--- STUDY MATERIAL ---

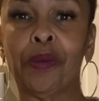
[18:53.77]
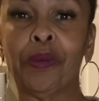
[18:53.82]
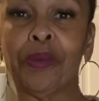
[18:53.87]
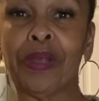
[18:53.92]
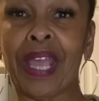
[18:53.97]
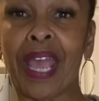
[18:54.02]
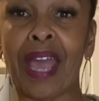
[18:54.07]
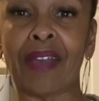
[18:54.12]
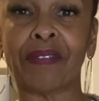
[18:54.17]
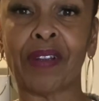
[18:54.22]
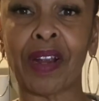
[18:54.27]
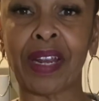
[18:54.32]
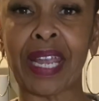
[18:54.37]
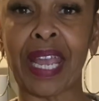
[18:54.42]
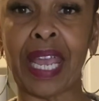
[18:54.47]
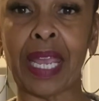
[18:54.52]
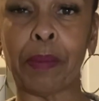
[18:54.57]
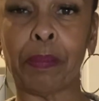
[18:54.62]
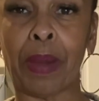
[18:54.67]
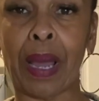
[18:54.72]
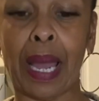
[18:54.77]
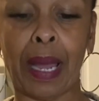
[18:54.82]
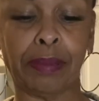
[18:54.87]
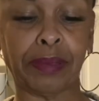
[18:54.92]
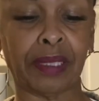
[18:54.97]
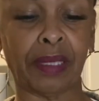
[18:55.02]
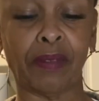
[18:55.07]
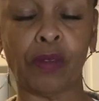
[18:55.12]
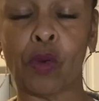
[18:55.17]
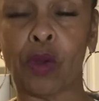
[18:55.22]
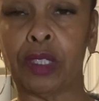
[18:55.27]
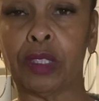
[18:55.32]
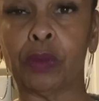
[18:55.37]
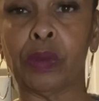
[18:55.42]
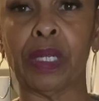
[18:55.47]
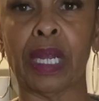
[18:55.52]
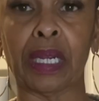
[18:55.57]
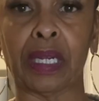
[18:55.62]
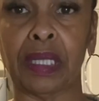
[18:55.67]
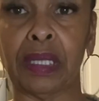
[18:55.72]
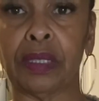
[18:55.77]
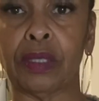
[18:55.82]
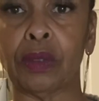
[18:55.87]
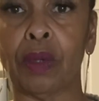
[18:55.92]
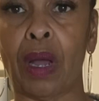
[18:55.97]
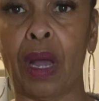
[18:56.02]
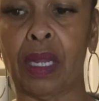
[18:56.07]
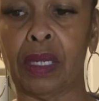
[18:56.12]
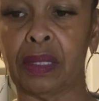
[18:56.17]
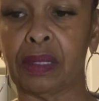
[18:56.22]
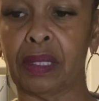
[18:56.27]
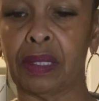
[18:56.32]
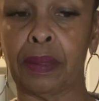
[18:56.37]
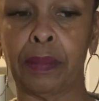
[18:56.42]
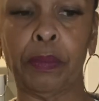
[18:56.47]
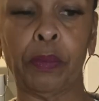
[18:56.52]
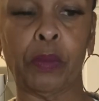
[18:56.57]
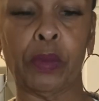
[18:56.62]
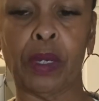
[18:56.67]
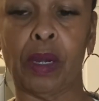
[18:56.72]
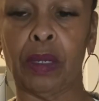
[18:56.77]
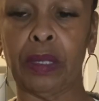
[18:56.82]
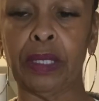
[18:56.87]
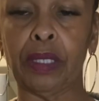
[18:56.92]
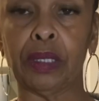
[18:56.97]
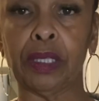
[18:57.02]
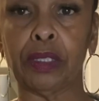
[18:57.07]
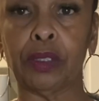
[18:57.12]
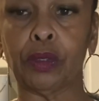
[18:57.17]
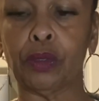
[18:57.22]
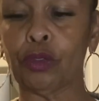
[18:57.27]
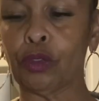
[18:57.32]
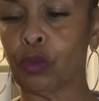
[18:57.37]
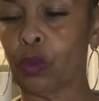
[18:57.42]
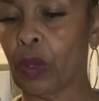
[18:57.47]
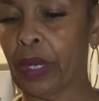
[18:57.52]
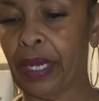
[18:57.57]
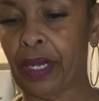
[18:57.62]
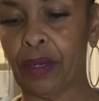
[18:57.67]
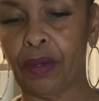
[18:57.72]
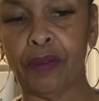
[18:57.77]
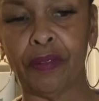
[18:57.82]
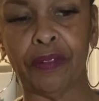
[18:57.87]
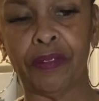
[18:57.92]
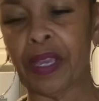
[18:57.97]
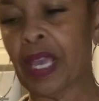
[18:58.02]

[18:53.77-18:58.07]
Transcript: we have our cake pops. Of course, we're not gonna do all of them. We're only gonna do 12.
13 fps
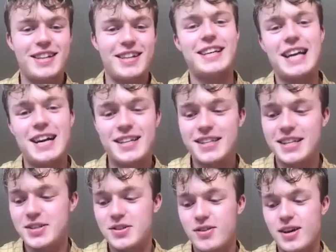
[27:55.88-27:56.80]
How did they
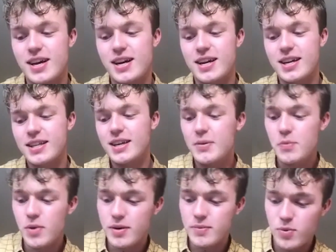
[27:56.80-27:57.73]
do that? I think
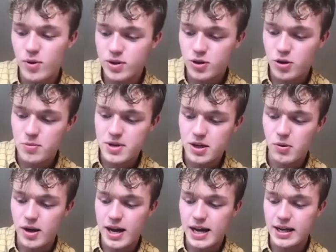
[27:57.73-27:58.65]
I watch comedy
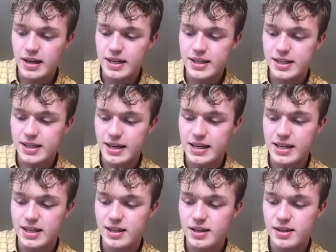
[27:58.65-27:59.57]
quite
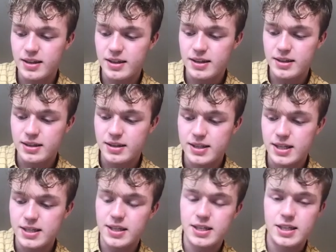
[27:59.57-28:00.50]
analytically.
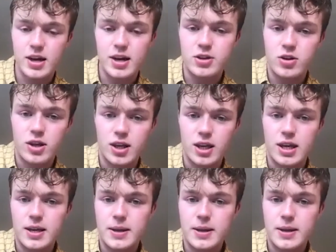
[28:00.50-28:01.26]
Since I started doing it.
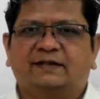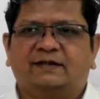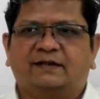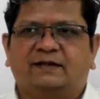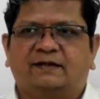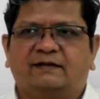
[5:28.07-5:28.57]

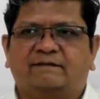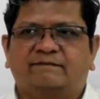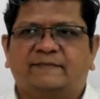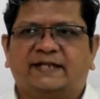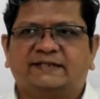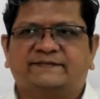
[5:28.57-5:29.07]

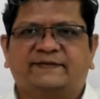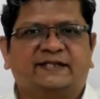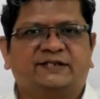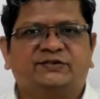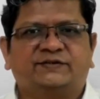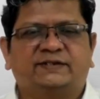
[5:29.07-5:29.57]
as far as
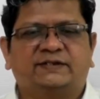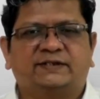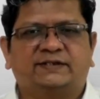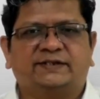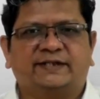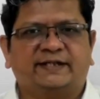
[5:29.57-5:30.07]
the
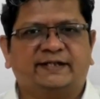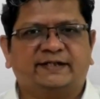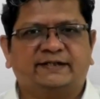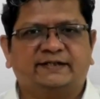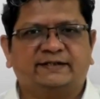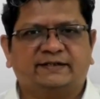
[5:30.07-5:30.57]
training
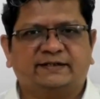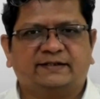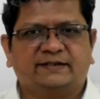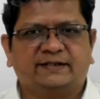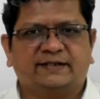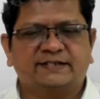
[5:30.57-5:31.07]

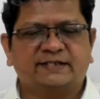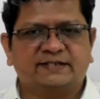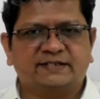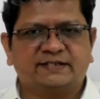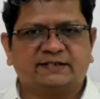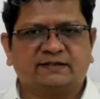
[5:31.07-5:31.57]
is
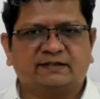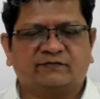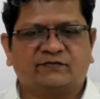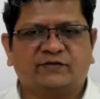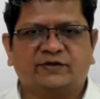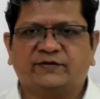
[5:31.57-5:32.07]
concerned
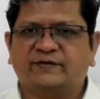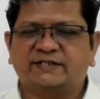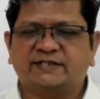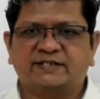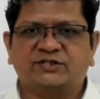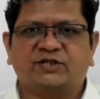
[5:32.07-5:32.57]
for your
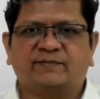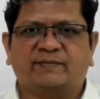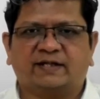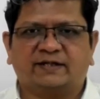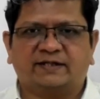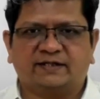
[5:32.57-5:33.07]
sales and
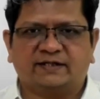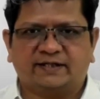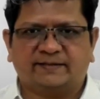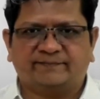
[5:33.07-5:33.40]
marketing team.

---
--- STUDY MATERIAL ---

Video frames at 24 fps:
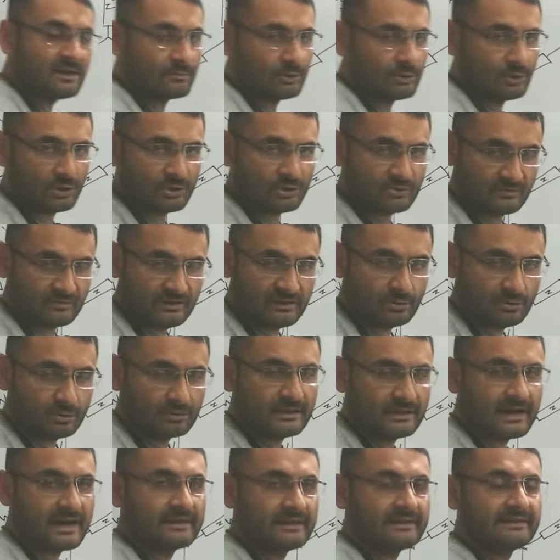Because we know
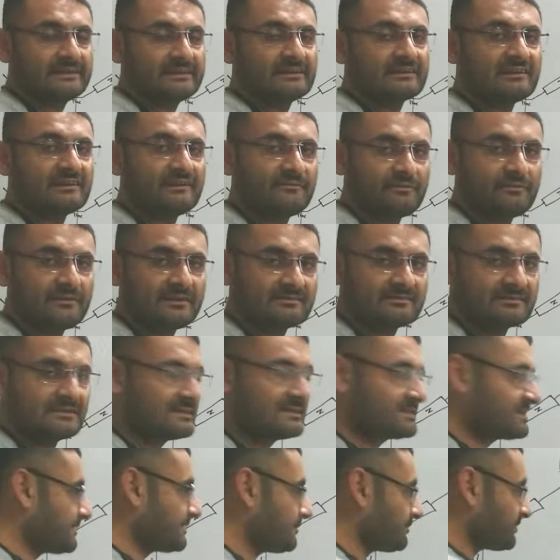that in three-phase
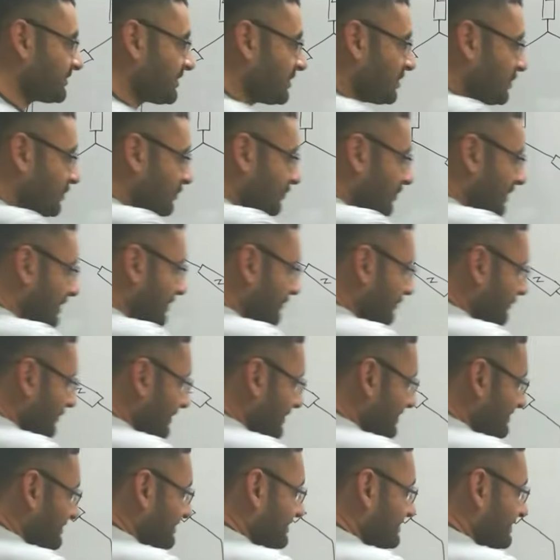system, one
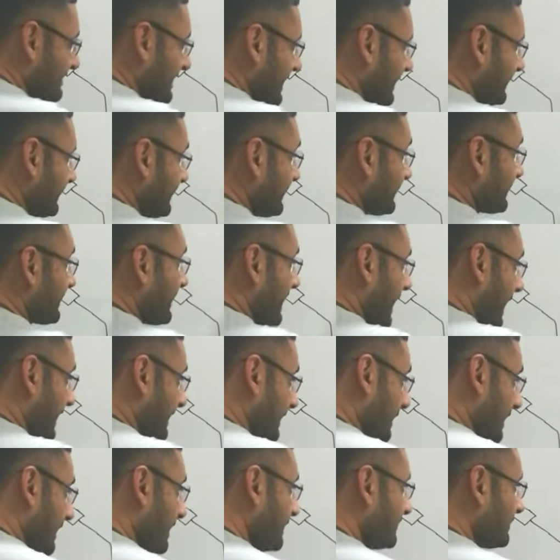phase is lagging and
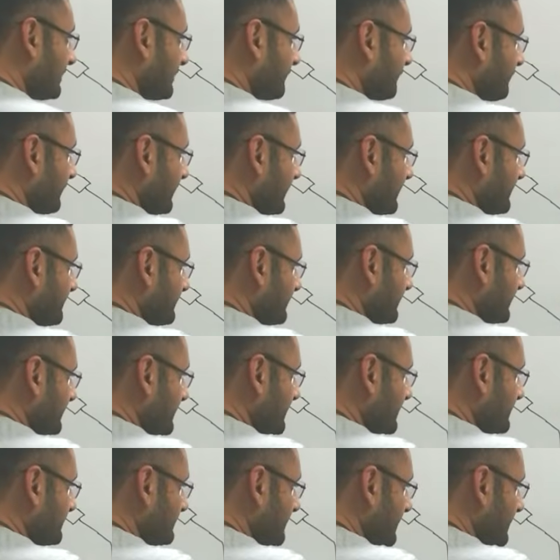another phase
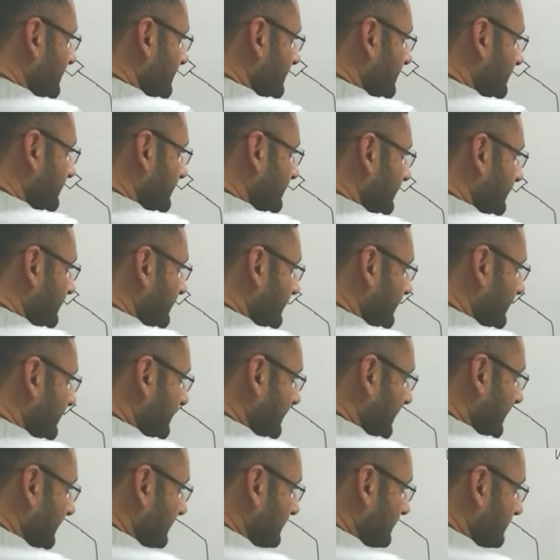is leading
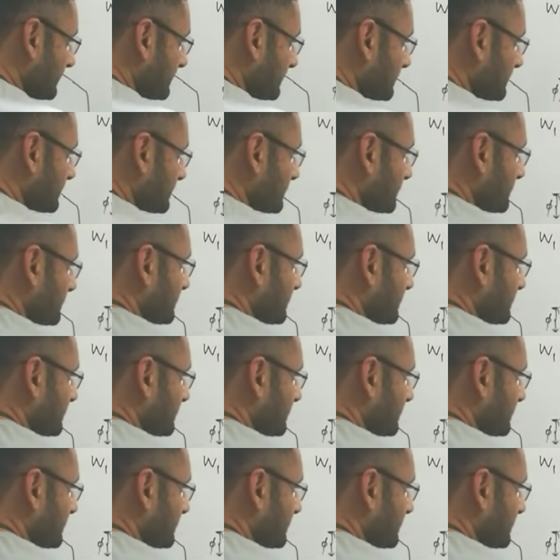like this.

---
--- STUDY MATERIAL ---

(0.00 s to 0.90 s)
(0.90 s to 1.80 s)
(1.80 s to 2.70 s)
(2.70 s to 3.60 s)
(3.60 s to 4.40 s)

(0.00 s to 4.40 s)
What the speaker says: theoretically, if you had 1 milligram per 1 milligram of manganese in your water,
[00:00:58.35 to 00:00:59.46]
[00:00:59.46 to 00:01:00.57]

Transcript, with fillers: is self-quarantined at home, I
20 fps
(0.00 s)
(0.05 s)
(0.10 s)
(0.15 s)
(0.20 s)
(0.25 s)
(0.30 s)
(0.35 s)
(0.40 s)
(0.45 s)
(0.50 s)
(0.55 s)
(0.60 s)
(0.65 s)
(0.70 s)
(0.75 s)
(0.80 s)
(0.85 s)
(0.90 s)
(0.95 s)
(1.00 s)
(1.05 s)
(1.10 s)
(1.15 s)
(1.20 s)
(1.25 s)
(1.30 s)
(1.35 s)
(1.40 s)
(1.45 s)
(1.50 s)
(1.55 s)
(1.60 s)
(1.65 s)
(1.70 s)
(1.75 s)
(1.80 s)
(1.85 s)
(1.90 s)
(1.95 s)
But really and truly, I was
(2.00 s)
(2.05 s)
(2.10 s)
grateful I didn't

---

▸ **INSTRUCTIONS TO FOLLOW**
Using the data above, show each line where "Transcript" occurs.

▸ **ANSWER SECTION**
Transcript: we have our cake pops. Of course, we're not gonna do all of them. We're only gonna do 12.
Transcript, with fillers: is self-quarantined at home, I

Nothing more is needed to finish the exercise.